La pauvreté dans laquelle évoluent les populations impose de solliciter l’aide des proches ou de l’entourage. Même si la plupart des individus investissent dans leurs réseaux de relations sociales lors des périodes de récolte, l’entretien du réseau de solidarité nécessite un investissement régulier et significatif. Bien que ce dernier ne soit pas forcément important en termes de valeur absolue, il l’est toujours en termes de valeur relative. Conséquemment au peu de ressources disponibles sur l’ensemble de l’année, le réseau de solidarité est sollicité de façon quasi continuelle par les familles les plus démunies. Ceci souligne la forte dépendance des familles et donc, l’obligation de rémunérer l’aide dès que les ressources le permettent. Il est fort probable que durant la période de soudure, celui qui possède un réseau de relations sociales étendu soit plus à même de faire face à la crise pour autant qu’il sollicite son réseau. S’étendant à une population urbaine composée de migrants saisonniers venus en ville pour chercher un complément de revenu, ce réseau de relations constitue une aide pour les populations villageoises établies en milieu rural.
L’abondance de denrées sur les marchés résulte des pressions économiques et sociales quotidiennes des familles pauvres. Le phénomène est à l’origine de la spirale déflationniste qui caractérise les prix de vente de la production céréalière au moment même de la récolte dans la région de Zinder. Tandis que le déficit céréalier reste trop souvent présenté comme l’explication globale de la crise qui a profondément affecté la population nigérienne, l’environnement socio-économique des familles pauvres et les pratiques spéculatives en constituent des facteurs déterminants. Mais quels sont les mécanismes développés par les populations pauvres afin de faire face à cette crise et comment les pratiques spéculatives exercées par les grossistes céréaliers en accentuent-elles les effets? Afin de mieux comprendre ces mécanismes, un prochain article évoquera les processus d’endettement des familles, le processus de spéculation des prix et la dynamique spatiale comme stratégie de survie des plus pauvres.
Auteur : François-Xavier de Perthuis de Laillevault. Article publié dans Le Panoptique, le 15 décembre 2007.
Notes
(1) «Entretien avec Helena Maria SOMEDO, responsable de l’Organisation des Nations unies pour l’Alimentation et l’Agriculture (FAO) au Niger». Afrik.com. Consulté le 1er novembre 2007.
(2) PERDRIX, Philippe, «Tirer les leçons de la crise». Jeuneafrique. [en ligne].
(3) Pour les agriculteurs, la période dite «de soudure» fait référence aux périodes de pénuries qui se produisent avant les récoltes, lorsque les réserves de nourriture sont épuisées et que les prix du marché sont élevés. Pour les éleveurs, cette période correspond à la fin de la saison sèche et fait suite à la raréfaction des pâturages et aux maladies qui déciment le bétail.

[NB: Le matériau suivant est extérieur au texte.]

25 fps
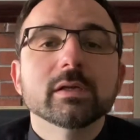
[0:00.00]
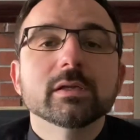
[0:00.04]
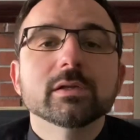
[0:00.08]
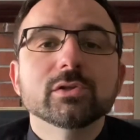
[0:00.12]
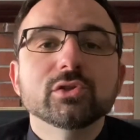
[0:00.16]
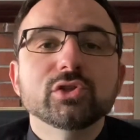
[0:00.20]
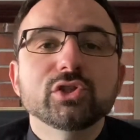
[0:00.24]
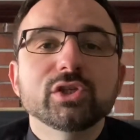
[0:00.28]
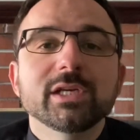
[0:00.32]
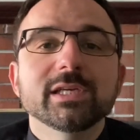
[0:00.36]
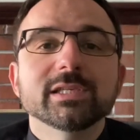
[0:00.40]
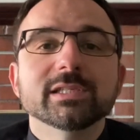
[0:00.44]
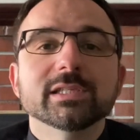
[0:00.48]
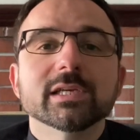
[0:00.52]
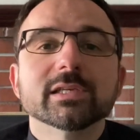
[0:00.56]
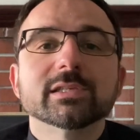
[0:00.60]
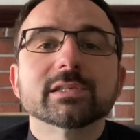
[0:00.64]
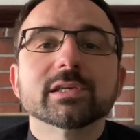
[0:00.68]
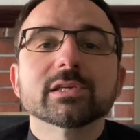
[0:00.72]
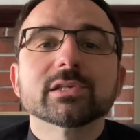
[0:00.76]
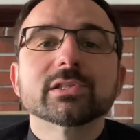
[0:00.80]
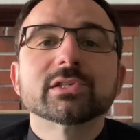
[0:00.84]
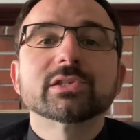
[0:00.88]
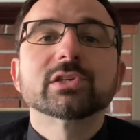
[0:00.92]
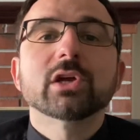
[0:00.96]

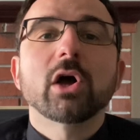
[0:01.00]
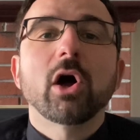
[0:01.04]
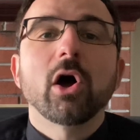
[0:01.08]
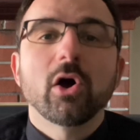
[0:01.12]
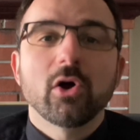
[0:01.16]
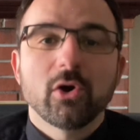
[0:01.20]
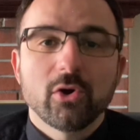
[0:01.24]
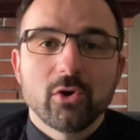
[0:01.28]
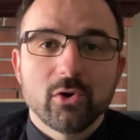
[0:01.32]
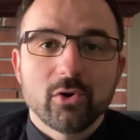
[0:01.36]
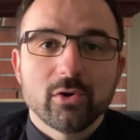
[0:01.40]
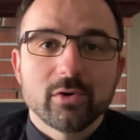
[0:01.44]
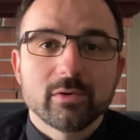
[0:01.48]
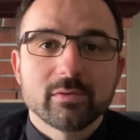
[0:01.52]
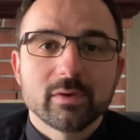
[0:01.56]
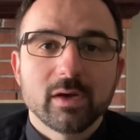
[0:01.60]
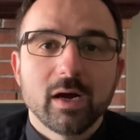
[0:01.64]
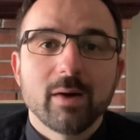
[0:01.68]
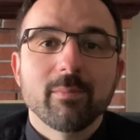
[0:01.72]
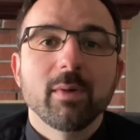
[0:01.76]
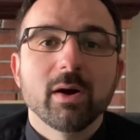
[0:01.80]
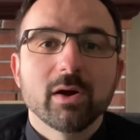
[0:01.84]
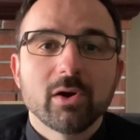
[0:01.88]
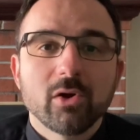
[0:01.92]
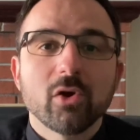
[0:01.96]
Jesus saw her
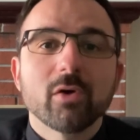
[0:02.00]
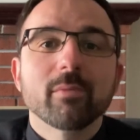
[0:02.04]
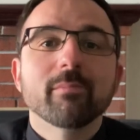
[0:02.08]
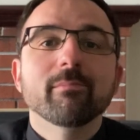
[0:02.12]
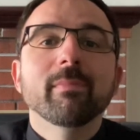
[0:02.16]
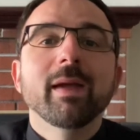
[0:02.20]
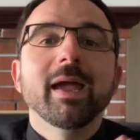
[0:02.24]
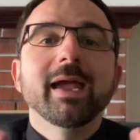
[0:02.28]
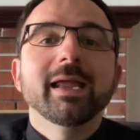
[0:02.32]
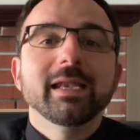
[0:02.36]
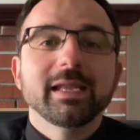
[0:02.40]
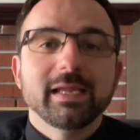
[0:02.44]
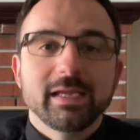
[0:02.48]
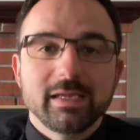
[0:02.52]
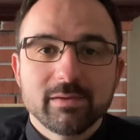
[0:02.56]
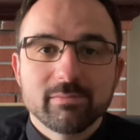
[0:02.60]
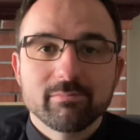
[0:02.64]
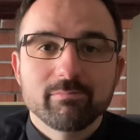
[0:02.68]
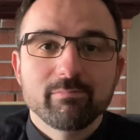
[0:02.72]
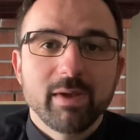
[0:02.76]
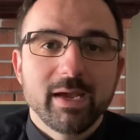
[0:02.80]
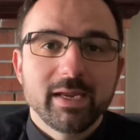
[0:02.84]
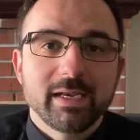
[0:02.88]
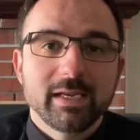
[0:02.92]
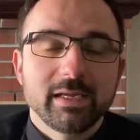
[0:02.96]
among her many,
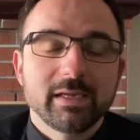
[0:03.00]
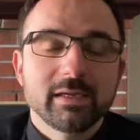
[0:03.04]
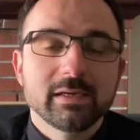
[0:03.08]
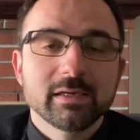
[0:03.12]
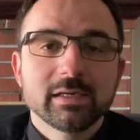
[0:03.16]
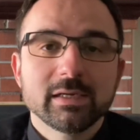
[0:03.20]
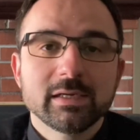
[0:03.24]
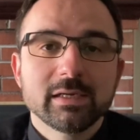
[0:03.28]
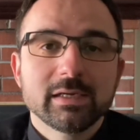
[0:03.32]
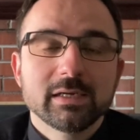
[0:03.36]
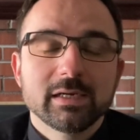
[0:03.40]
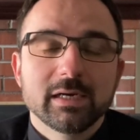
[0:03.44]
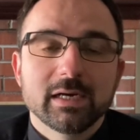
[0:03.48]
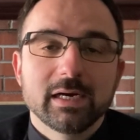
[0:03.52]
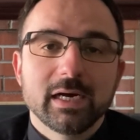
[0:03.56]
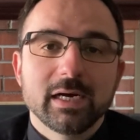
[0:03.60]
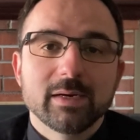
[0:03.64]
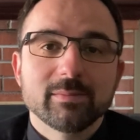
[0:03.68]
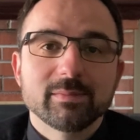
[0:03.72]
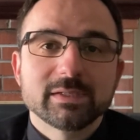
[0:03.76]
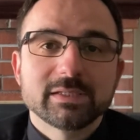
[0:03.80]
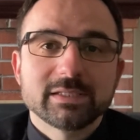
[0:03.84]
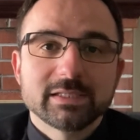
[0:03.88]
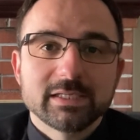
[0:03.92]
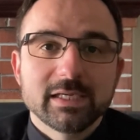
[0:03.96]
many
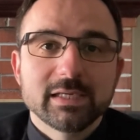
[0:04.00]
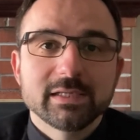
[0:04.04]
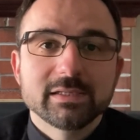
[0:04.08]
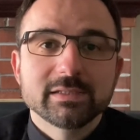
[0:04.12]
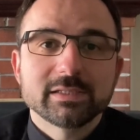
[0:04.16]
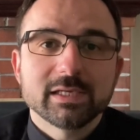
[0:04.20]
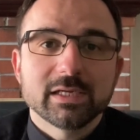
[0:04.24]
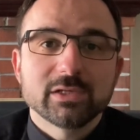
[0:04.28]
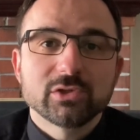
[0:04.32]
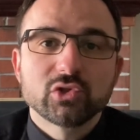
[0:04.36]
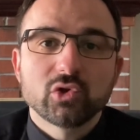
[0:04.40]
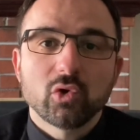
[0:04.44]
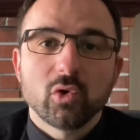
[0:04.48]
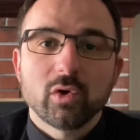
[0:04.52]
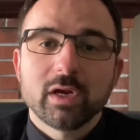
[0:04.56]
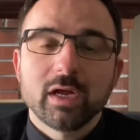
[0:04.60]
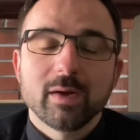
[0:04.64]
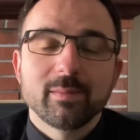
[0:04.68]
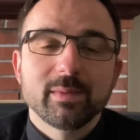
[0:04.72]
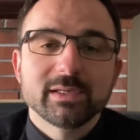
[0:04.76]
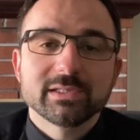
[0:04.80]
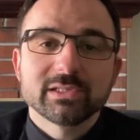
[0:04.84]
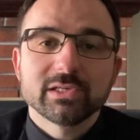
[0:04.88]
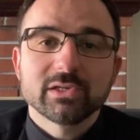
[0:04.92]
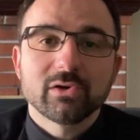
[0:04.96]
sins and
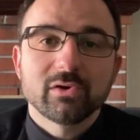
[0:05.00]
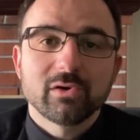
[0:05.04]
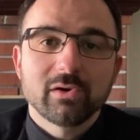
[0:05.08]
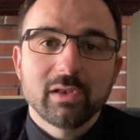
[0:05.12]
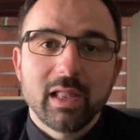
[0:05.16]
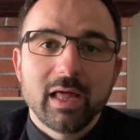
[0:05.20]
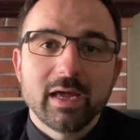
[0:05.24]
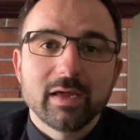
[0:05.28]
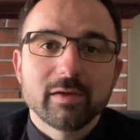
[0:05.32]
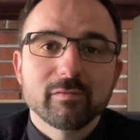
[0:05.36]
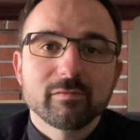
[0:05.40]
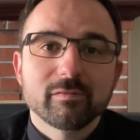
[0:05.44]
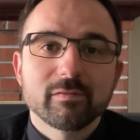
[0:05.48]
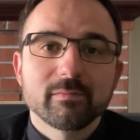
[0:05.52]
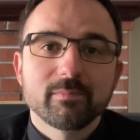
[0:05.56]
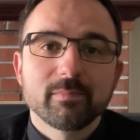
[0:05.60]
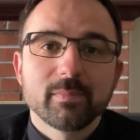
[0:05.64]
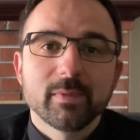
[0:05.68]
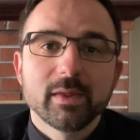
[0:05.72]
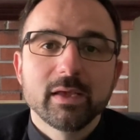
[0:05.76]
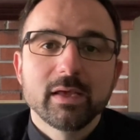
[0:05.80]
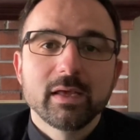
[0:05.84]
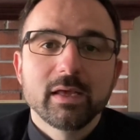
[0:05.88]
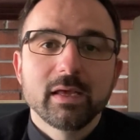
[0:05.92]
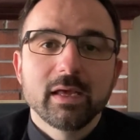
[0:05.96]
shortcomings in her life.
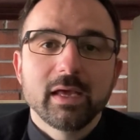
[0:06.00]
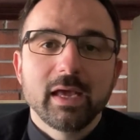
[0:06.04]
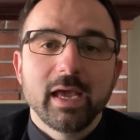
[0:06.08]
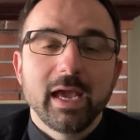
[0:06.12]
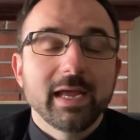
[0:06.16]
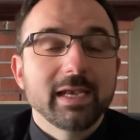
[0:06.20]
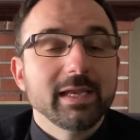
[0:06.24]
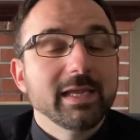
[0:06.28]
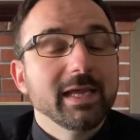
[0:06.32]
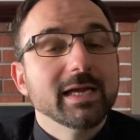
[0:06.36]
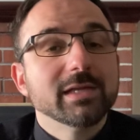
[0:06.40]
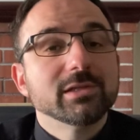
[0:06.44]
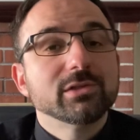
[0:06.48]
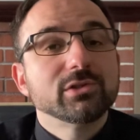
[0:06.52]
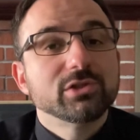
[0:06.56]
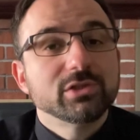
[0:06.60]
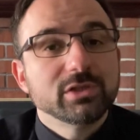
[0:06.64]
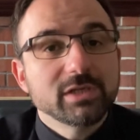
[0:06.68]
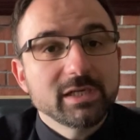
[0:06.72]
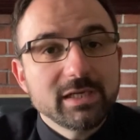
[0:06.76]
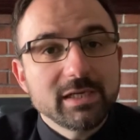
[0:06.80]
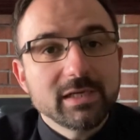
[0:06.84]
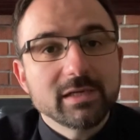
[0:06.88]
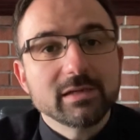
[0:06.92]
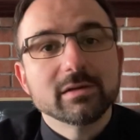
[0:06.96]
And yet
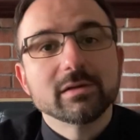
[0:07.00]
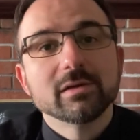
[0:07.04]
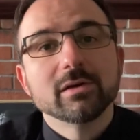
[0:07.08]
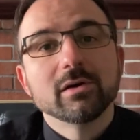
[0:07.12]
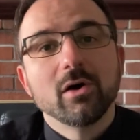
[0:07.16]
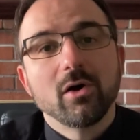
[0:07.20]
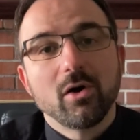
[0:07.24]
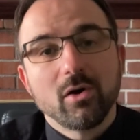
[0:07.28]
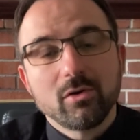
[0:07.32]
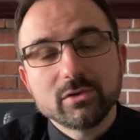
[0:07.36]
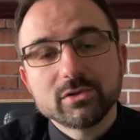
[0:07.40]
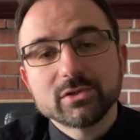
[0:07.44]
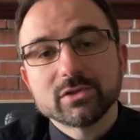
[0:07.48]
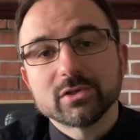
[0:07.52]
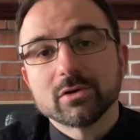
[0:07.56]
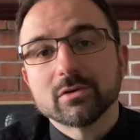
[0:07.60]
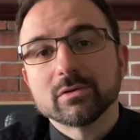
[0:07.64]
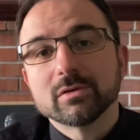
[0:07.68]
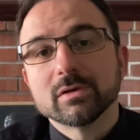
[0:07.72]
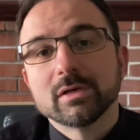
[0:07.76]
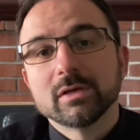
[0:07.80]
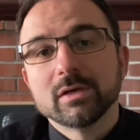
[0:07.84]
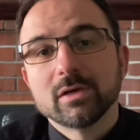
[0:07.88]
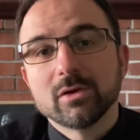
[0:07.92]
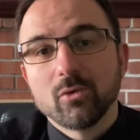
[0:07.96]
she also
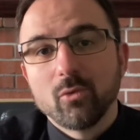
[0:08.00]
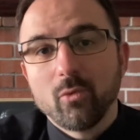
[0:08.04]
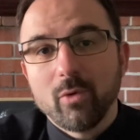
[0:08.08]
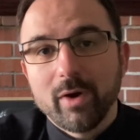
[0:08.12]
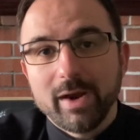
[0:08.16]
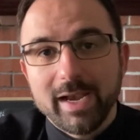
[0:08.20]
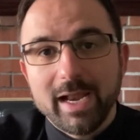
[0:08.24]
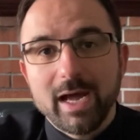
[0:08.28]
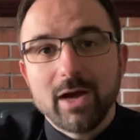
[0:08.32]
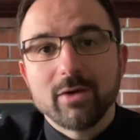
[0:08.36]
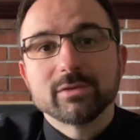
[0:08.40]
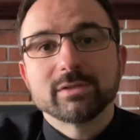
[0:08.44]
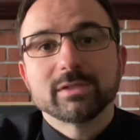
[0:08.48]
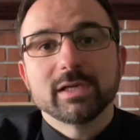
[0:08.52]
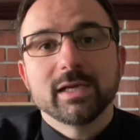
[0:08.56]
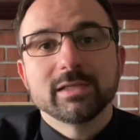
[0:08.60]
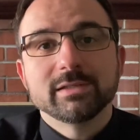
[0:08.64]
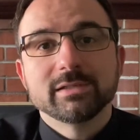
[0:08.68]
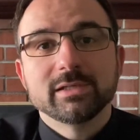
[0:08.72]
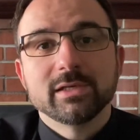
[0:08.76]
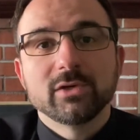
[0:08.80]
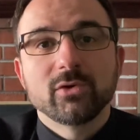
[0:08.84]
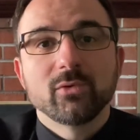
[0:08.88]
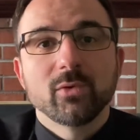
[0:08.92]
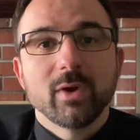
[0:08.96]
went out and
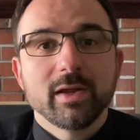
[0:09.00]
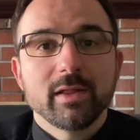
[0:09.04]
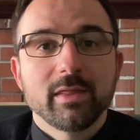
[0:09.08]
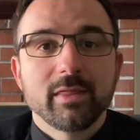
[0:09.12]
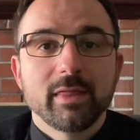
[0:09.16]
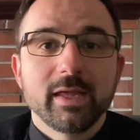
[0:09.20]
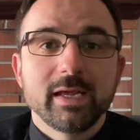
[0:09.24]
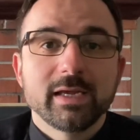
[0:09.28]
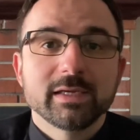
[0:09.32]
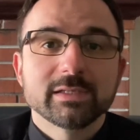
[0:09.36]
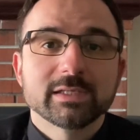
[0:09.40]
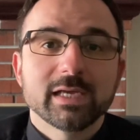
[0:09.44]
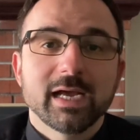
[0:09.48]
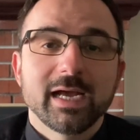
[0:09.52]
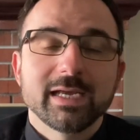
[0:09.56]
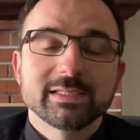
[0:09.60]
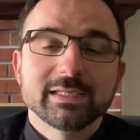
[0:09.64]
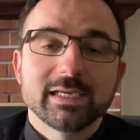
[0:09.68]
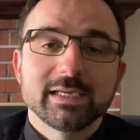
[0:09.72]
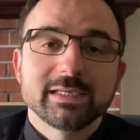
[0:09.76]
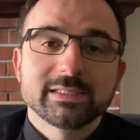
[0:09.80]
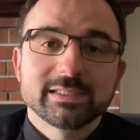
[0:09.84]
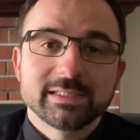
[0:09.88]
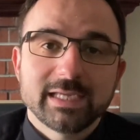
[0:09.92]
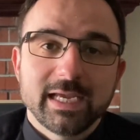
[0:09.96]
did great things as a
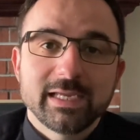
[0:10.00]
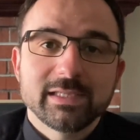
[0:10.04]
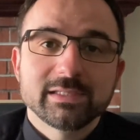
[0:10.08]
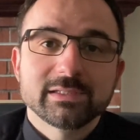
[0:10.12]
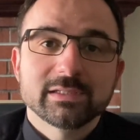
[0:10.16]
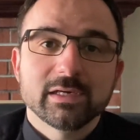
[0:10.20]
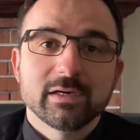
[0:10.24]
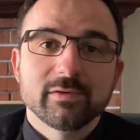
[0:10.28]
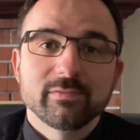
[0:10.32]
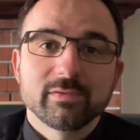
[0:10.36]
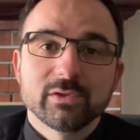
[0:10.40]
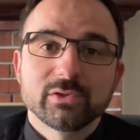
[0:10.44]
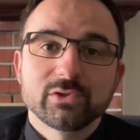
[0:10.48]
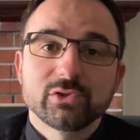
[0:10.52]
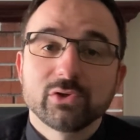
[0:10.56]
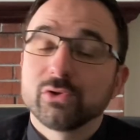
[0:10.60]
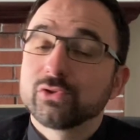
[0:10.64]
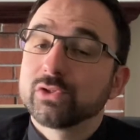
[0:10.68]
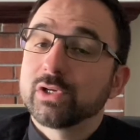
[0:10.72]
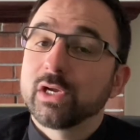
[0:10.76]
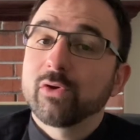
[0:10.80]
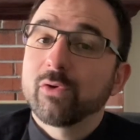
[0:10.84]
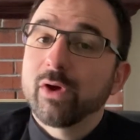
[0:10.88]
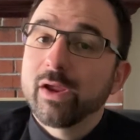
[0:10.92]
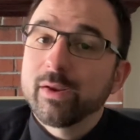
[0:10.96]
saint of the church
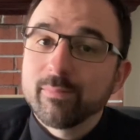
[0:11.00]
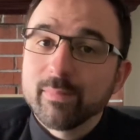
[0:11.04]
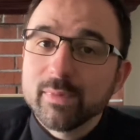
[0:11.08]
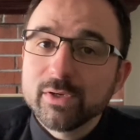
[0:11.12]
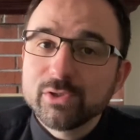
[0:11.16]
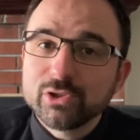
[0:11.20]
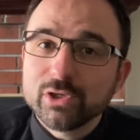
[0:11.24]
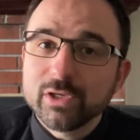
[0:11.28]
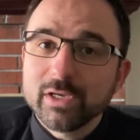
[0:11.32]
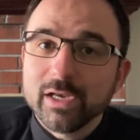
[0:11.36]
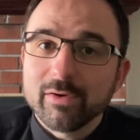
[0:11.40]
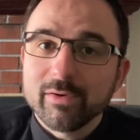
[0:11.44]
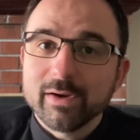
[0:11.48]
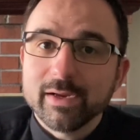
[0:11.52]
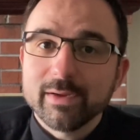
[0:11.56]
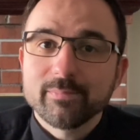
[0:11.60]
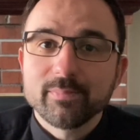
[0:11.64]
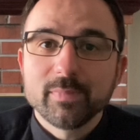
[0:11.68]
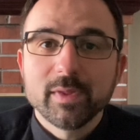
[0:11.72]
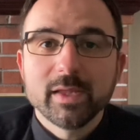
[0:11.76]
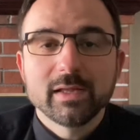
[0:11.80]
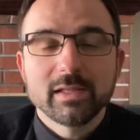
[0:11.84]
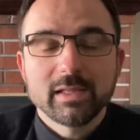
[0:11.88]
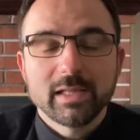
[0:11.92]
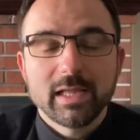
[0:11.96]
and great missionary
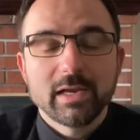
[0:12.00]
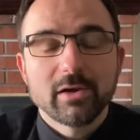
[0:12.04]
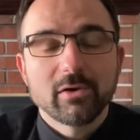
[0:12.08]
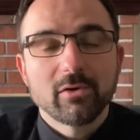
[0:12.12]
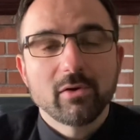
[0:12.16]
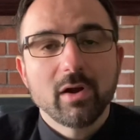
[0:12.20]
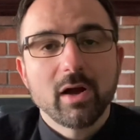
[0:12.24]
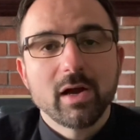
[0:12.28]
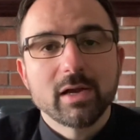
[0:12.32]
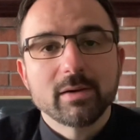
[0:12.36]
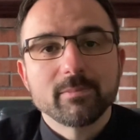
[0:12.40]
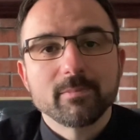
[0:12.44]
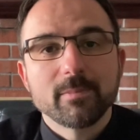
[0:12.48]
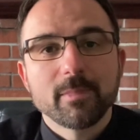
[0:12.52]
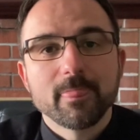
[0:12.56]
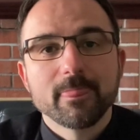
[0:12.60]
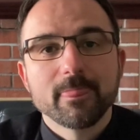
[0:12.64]
later on.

(4) Les céréales consommées au Niger sont essentiellement le mil (prépondérant), le sorgho, le maïs, le riz et le blé. Le mil et le sorgho sont surtout consommés en zone rurale alors que le riz et le maïs sont plus consommés en milieu urbain. Après les céréales, viennent les légumes et les légumineuses tels que le niébé.
(5) L’appellation « franc CFA » signifie franc de la communauté financière d’Afrique pour les pays membres de l’UEMOA (Union économique et monétaire ouest-afrcaine dont fait partie le Niger).